- _Directions for this task_
Please repeat the entries exactly as they appear and omit any images.

- _Recorded information_
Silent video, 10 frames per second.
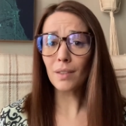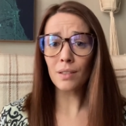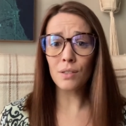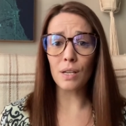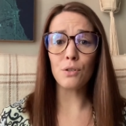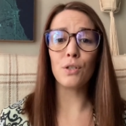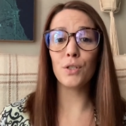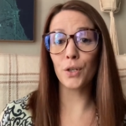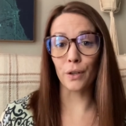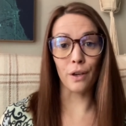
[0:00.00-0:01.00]
such
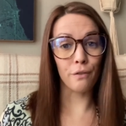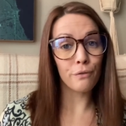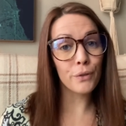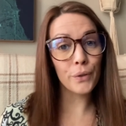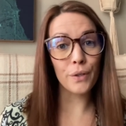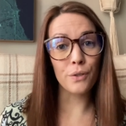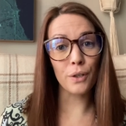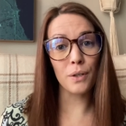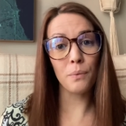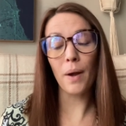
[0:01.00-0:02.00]
as cooking food a
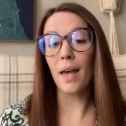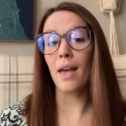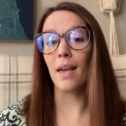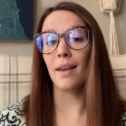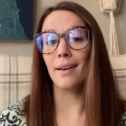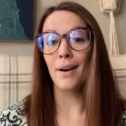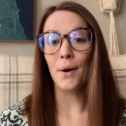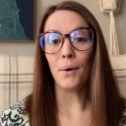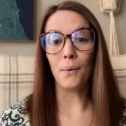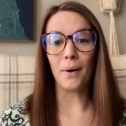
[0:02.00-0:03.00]
certain way
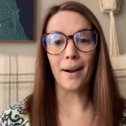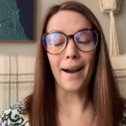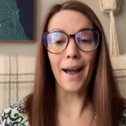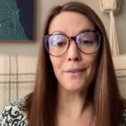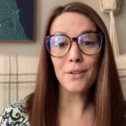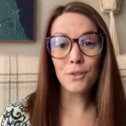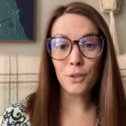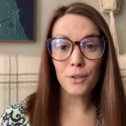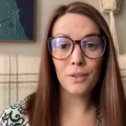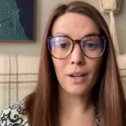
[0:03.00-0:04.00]
or having
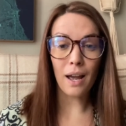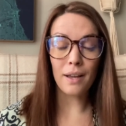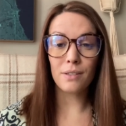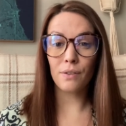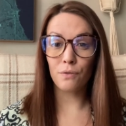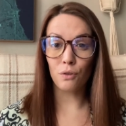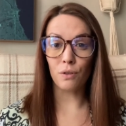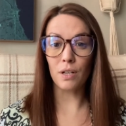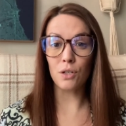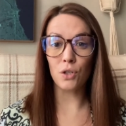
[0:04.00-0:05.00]
certain kinds of
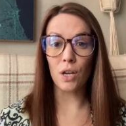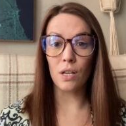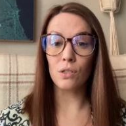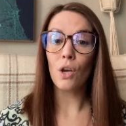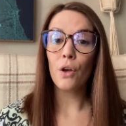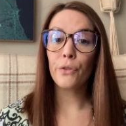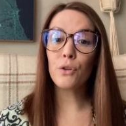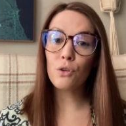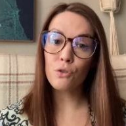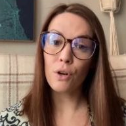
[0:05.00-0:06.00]
traditions,
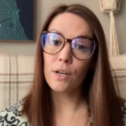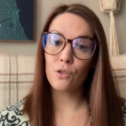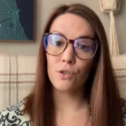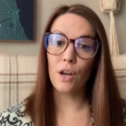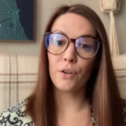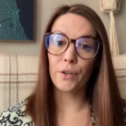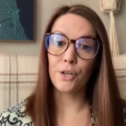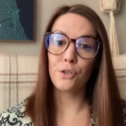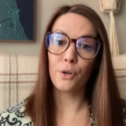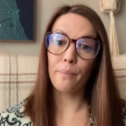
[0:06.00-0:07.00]
those are
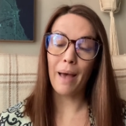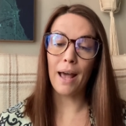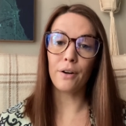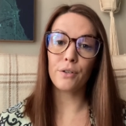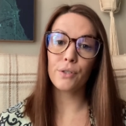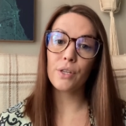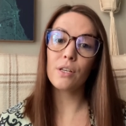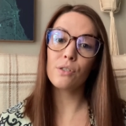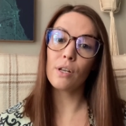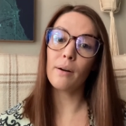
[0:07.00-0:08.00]
transgenerational patterns,
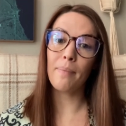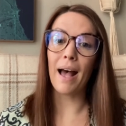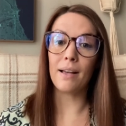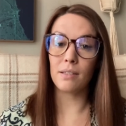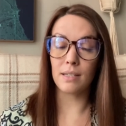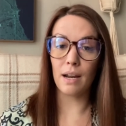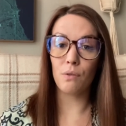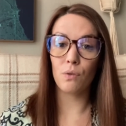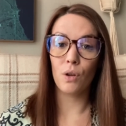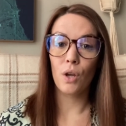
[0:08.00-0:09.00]
things that are passed down.
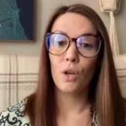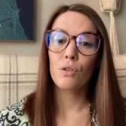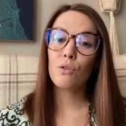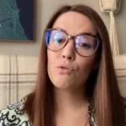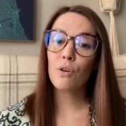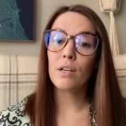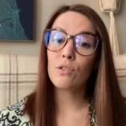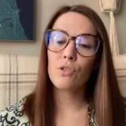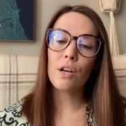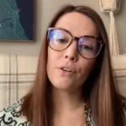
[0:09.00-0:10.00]
So
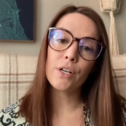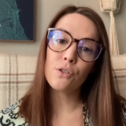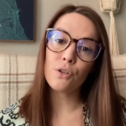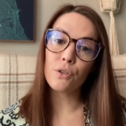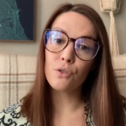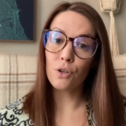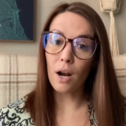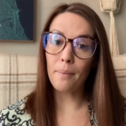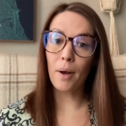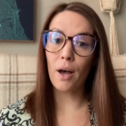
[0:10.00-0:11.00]
transgenerational
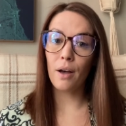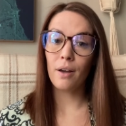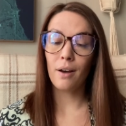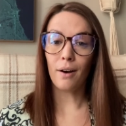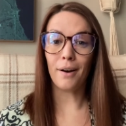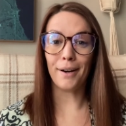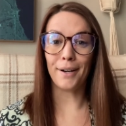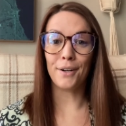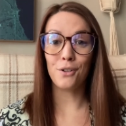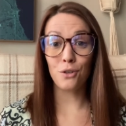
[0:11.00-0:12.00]
trauma
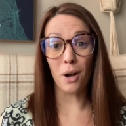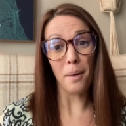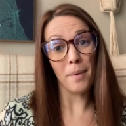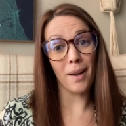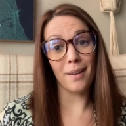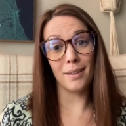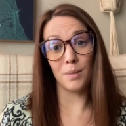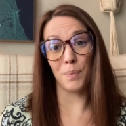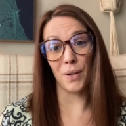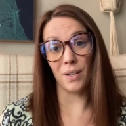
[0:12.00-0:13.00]
are trauma
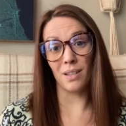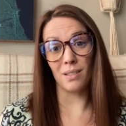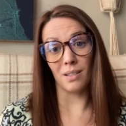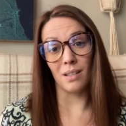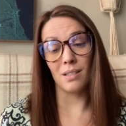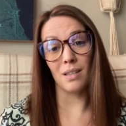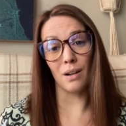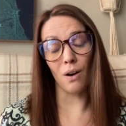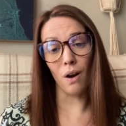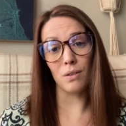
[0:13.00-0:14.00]
experiences that
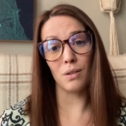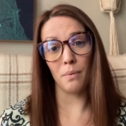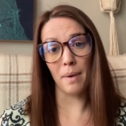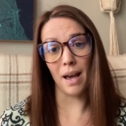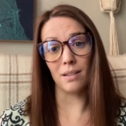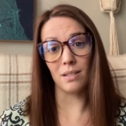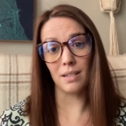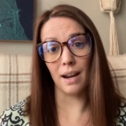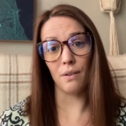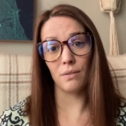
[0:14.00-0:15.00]
are also passed down.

- _Response_
Silent video, 10 frames per second.
[0:00.00-0:01.00]
such
[0:01.00-0:02.00]
as cooking food a
[0:02.00-0:03.00]
certain way
[0:03.00-0:04.00]
or having
[0:04.00-0:05.00]
certain kinds of
[0:05.00-0:06.00]
traditions,
[0:06.00-0:07.00]
those are
[0:07.00-0:08.00]
transgenerational patterns,
[0:08.00-0:09.00]
things that are passed down.
[0:09.00-0:10.00]
So
[0:10.00-0:11.00]
transgenerational
[0:11.00-0:12.00]
trauma
[0:12.00-0:13.00]
are trauma
[0:13.00-0:14.00]
experiences that
[0:14.00-0:15.00]
are also passed down.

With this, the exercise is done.